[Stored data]
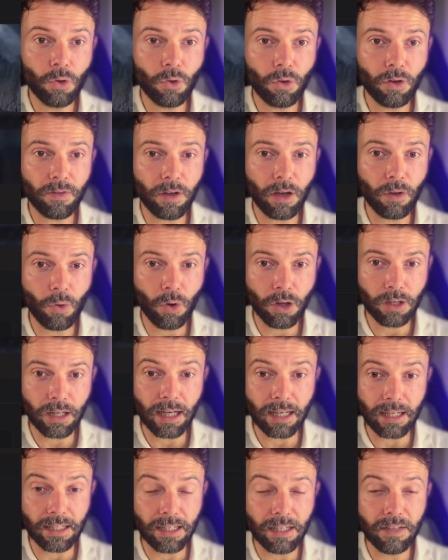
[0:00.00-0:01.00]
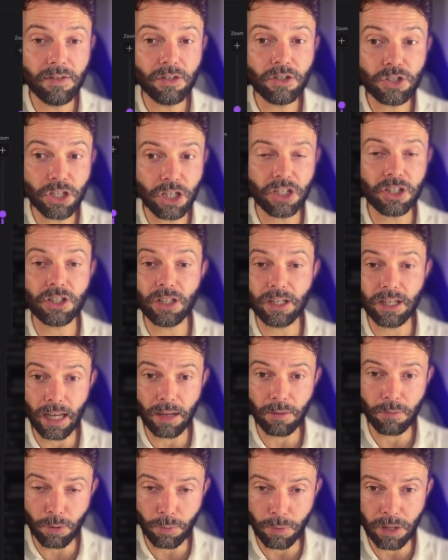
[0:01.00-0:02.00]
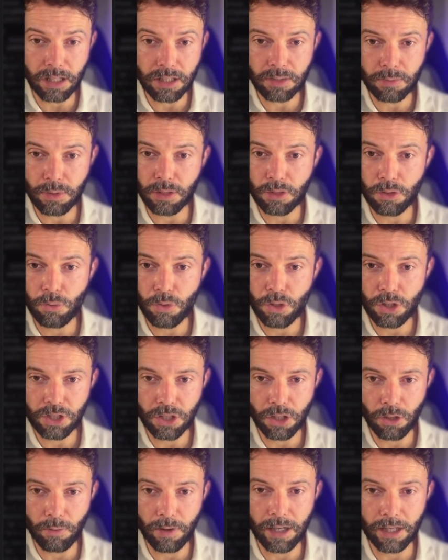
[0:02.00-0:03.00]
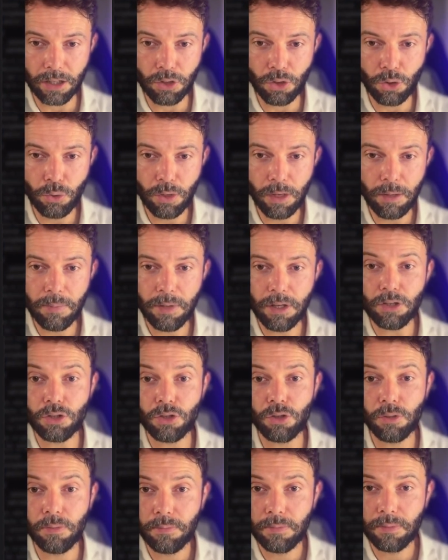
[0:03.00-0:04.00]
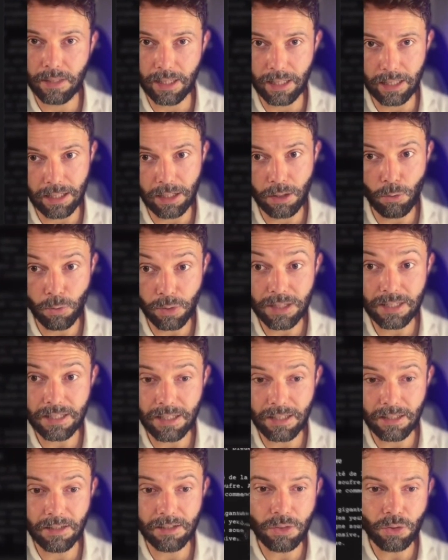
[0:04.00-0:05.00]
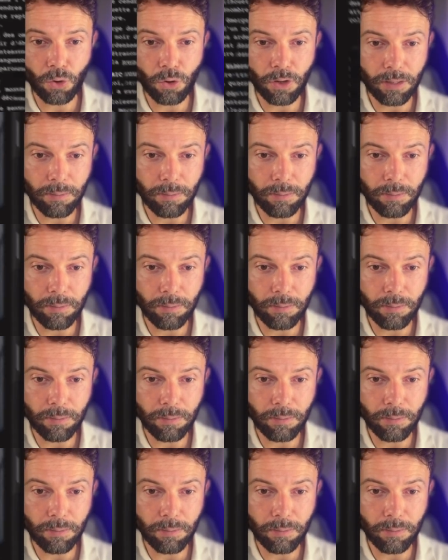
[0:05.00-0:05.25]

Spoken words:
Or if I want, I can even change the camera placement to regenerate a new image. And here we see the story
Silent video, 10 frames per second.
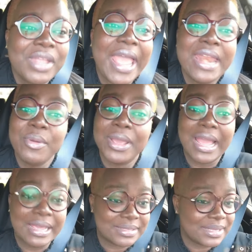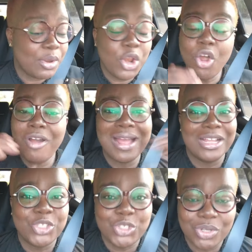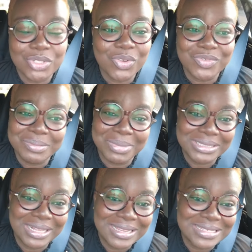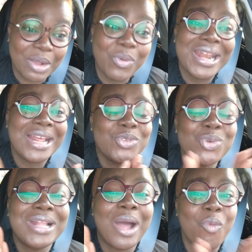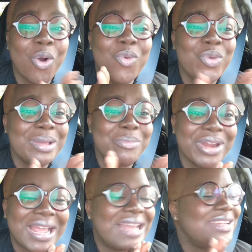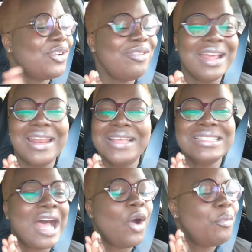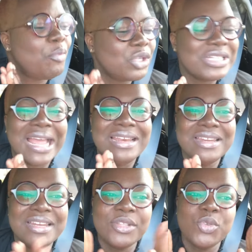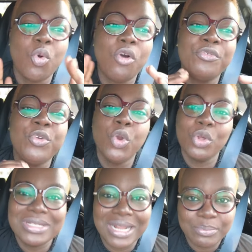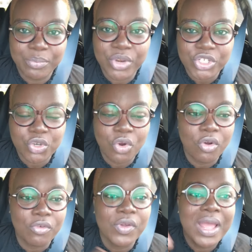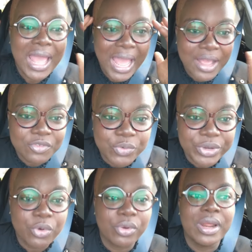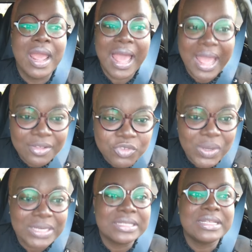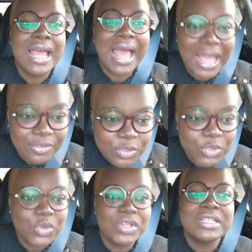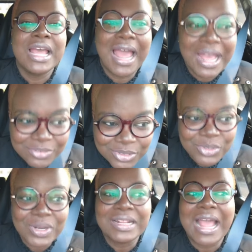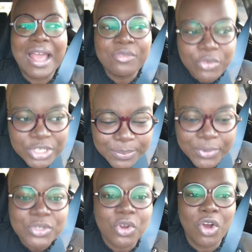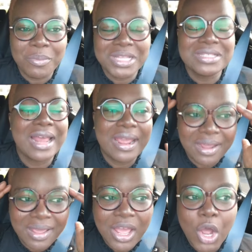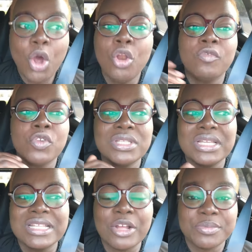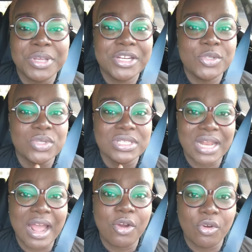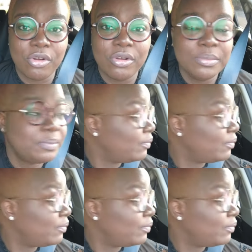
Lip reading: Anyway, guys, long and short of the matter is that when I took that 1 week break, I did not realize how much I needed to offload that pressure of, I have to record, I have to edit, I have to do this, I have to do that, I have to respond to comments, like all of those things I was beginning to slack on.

* Task instructions:
All entries should be restated word for word; no images belong in the copy.

* Exercise result:
[0:00.00-0:01.00]
[0:01.00-0:02.00]
[0:02.00-0:03.00]
[0:03.00-0:04.00]
[0:04.00-0:05.00]
[0:05.00-0:05.25]

Spoken words:
Or if I want, I can even change the camera placement to regenerate a new image. And here we see the story
Silent video, 10 frames per second.
Lip reading: Anyway, guys, long and short of the matter is that when I took that 1 week break, I did not realize how much I needed to offload that pressure of, I have to record, I have to edit, I have to do this, I have to do that, I have to respond to comments, like all of those things I was beginning to slack on.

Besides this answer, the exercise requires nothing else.